Kritik terhadap Kebijakan Ekonomi dan Ancaman Revolusi Sosial
Ishak Rafick dari Masa Depan Institute menyoroti dampak kebijakan ekonomi yang dinilai tidak berpihak pada kesejahteraan rakyat. Ia menyinggung kebijakan Presiden Joko Widodo yang menaikkan harga bahan bakar minyak (BBM) hanya satu bulan setelah dilantik pada 2014. Saat itu, harga minyak dunia hanya berkisar 40 USD per barel, tetapi pemerintah tetap menaikkan harga BBM sebesar Rp2.000 per liter.
“Kenaikan BBM itu menghasilkan tambahan pemasukan negara sekitar Rp120 triliun, tetapi hanya Rp20 triliun yang dialokasikan untuk program sosial seperti Kartu Indonesia Sehat,” ujar Ishak.
Ia juga mengingatkan bahwa kebijakan ekonomi seperti ini dapat mendorong Indonesia ke dalam lingkaran utang dan menambah beban ekonomi masyarakat. “Jika pola ini terus berlangsung, kita hanya akan memperbesar potensi revolusi sosial,” tegasnya.

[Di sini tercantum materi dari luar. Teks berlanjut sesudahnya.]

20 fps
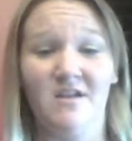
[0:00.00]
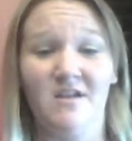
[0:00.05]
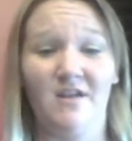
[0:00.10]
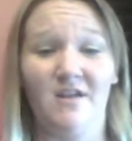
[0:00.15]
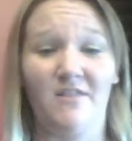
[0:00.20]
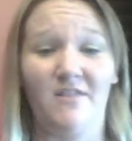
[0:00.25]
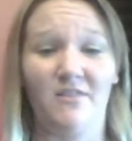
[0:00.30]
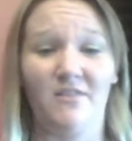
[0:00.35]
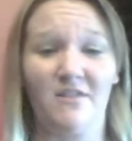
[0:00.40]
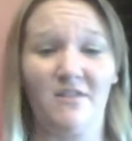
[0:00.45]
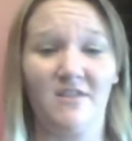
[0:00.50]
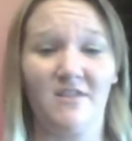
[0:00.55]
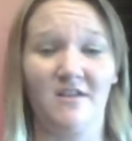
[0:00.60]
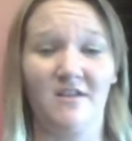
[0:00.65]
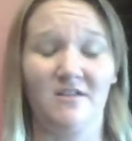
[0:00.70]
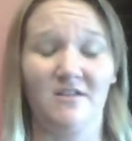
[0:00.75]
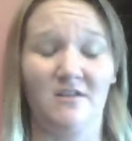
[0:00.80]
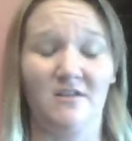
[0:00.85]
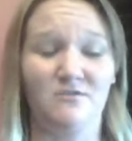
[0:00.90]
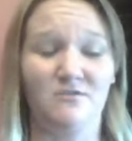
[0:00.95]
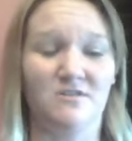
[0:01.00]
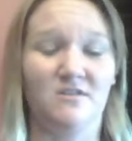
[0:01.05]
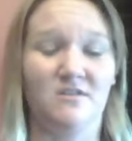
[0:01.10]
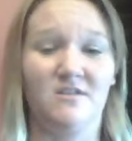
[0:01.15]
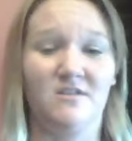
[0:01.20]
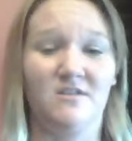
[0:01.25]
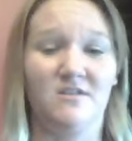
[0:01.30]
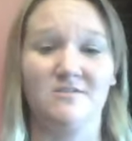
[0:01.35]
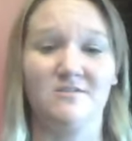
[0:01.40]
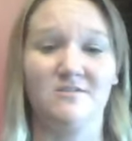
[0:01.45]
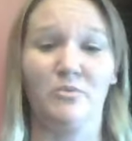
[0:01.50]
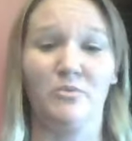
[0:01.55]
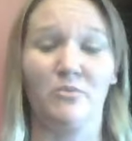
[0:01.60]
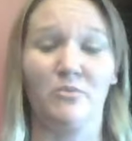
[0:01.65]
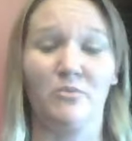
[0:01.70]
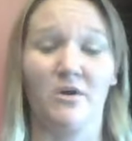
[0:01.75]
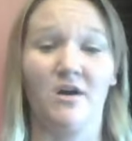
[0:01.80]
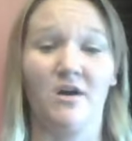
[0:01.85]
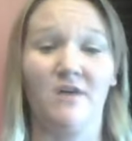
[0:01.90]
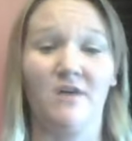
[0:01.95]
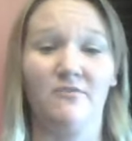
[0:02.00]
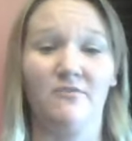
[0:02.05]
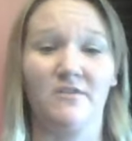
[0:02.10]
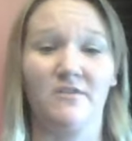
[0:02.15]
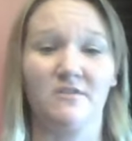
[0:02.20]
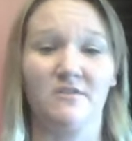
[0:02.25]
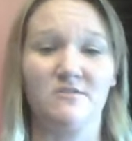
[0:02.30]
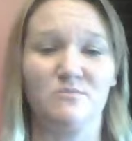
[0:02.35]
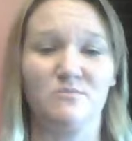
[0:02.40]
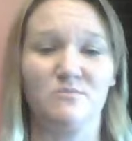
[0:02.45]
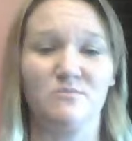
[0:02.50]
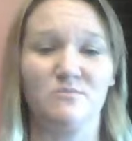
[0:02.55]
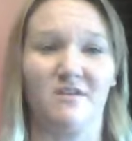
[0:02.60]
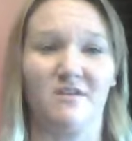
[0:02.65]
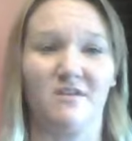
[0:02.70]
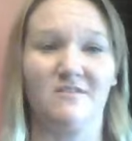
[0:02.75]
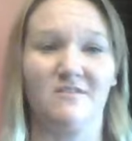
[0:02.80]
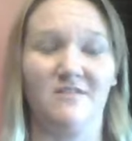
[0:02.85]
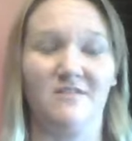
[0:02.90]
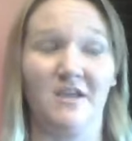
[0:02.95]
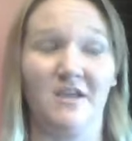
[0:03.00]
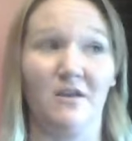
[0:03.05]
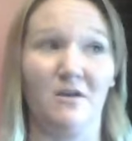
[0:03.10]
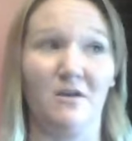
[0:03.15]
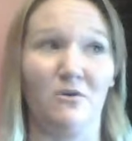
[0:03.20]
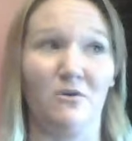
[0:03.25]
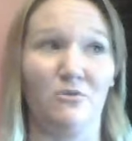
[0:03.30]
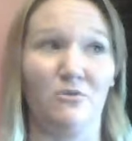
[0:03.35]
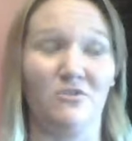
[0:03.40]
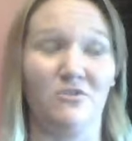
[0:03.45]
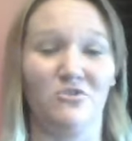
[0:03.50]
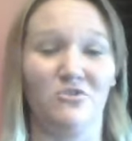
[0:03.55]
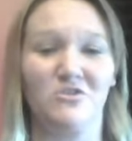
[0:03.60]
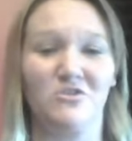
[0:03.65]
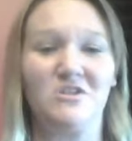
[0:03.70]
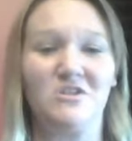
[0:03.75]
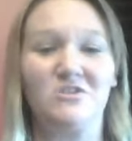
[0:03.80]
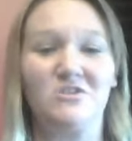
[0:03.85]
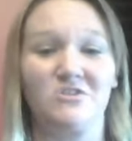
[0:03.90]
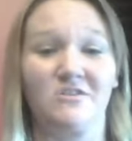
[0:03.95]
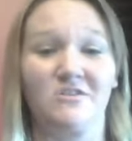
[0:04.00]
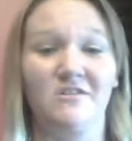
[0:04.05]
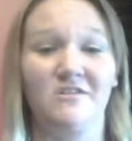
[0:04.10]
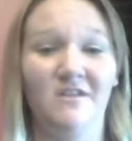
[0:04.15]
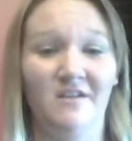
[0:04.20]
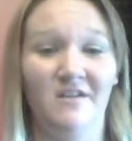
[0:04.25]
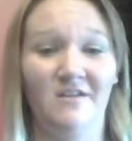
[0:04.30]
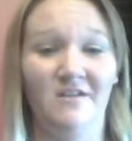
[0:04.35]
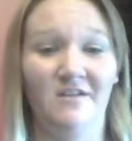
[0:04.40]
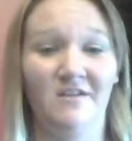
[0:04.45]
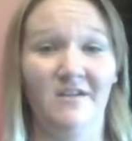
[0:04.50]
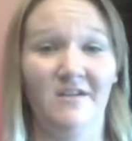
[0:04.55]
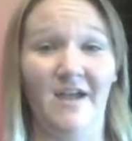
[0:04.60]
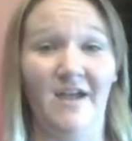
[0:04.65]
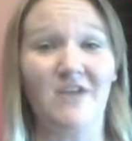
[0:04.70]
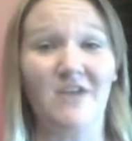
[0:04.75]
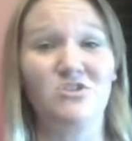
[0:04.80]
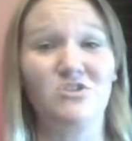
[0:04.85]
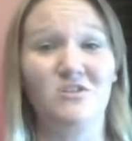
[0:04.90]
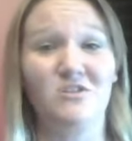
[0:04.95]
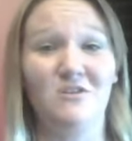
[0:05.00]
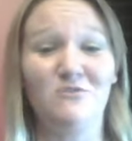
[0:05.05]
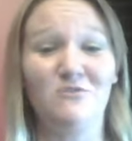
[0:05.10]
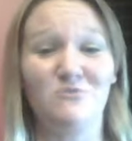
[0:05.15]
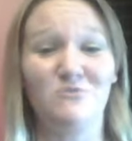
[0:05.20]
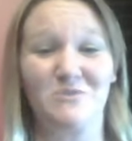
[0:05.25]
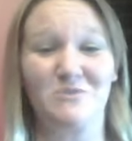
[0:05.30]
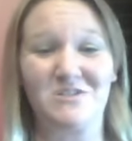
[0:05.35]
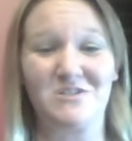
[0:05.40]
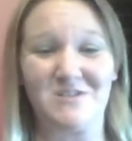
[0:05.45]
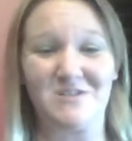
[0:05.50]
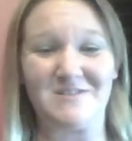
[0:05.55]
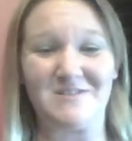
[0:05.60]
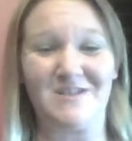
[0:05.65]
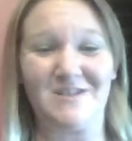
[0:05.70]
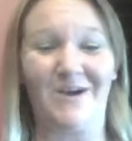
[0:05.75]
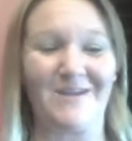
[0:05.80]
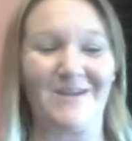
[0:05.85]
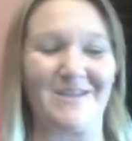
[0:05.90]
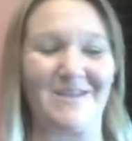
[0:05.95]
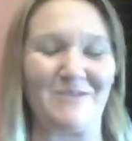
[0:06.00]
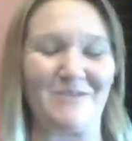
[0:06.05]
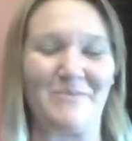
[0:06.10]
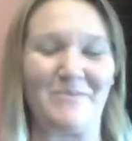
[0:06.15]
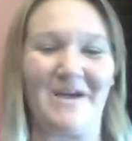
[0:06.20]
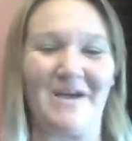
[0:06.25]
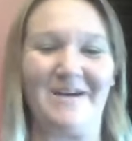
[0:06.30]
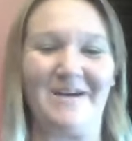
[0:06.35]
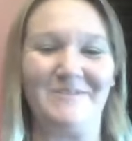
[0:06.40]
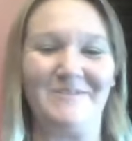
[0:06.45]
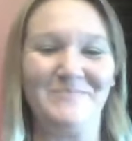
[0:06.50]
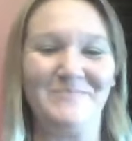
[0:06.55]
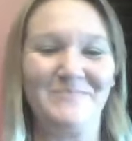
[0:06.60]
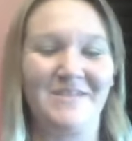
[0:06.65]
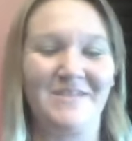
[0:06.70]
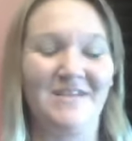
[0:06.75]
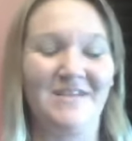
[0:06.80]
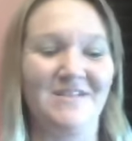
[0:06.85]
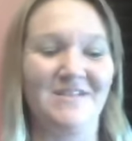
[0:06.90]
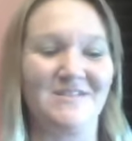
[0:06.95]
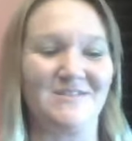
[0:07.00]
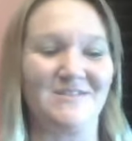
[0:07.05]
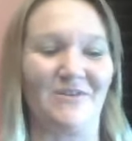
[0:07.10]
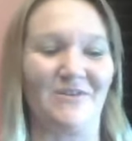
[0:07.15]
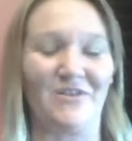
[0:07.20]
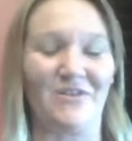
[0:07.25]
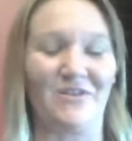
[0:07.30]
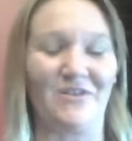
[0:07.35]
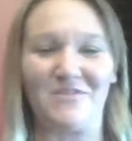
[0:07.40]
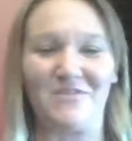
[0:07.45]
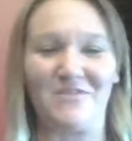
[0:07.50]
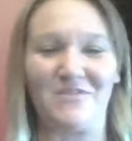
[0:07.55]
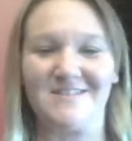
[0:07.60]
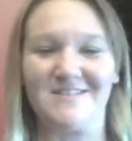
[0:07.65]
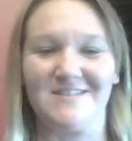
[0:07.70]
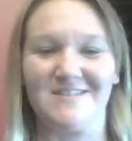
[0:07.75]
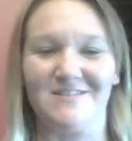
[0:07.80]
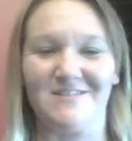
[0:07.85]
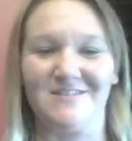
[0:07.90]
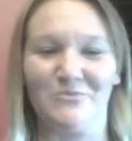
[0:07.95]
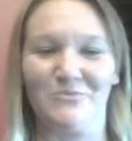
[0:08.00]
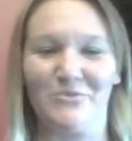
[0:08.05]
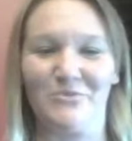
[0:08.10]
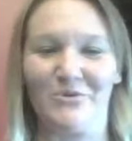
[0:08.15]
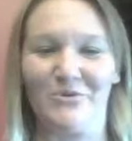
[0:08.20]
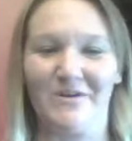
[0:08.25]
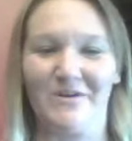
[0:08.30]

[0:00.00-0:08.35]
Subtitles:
And I think that gives the kids a little bit more confidence because they know that their teacher actually knows what she's talking about. So I think that's a little more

Menimbang Sejarah Keterlibatan Militer dalam Politik
Sementara itu, pengamat politik dan militer Selamat Ginting mengulas perjalanan panjang hubungan sipil-militer di Indonesia. Menurutnya, perdebatan mengenai peran militer dalam pemerintahan bukanlah hal baru, mengingat sejak era Presiden Soekarno, militer telah dilibatkan dalam berbagai kebijakan strategis.
“Soekarno membentuk Dewan Nasional pada 1957 untuk mengakomodasi peran militer dalam politik. Konsep ‘Jalan Tengah’ yang diperkenalkan oleh Jenderal A.H. Nasution kemudian menjadi cikal bakal Dwifungsi ABRI di era Orde Baru,” papar Selamat.
Namun, ia mengingatkan bahwa supremasi militer atas sipil harus dihindari agar Indonesia tidak mengikuti jejak Myanmar atau Mesir, di mana militer memiliki kendali penuh atas pemerintahan.
“TNI memang berperan dalam menjaga stabilitas, tetapi kita harus memastikan bahwa militer tidak mengambil alih posisi sipil secara luas. Saat ini ada 4.317 militer aktif yang menduduki jabatan sipil, dan ini patut menjadi perhatian,” ujarnya.
Ia juga menyoroti bahwa ada usulan penambahan institusi sipil yang dapat diisi oleh militer aktif, seperti BNPB dan BNPT, yang dinilai bisa memperluas dominasi militer di ranah pemerintahan.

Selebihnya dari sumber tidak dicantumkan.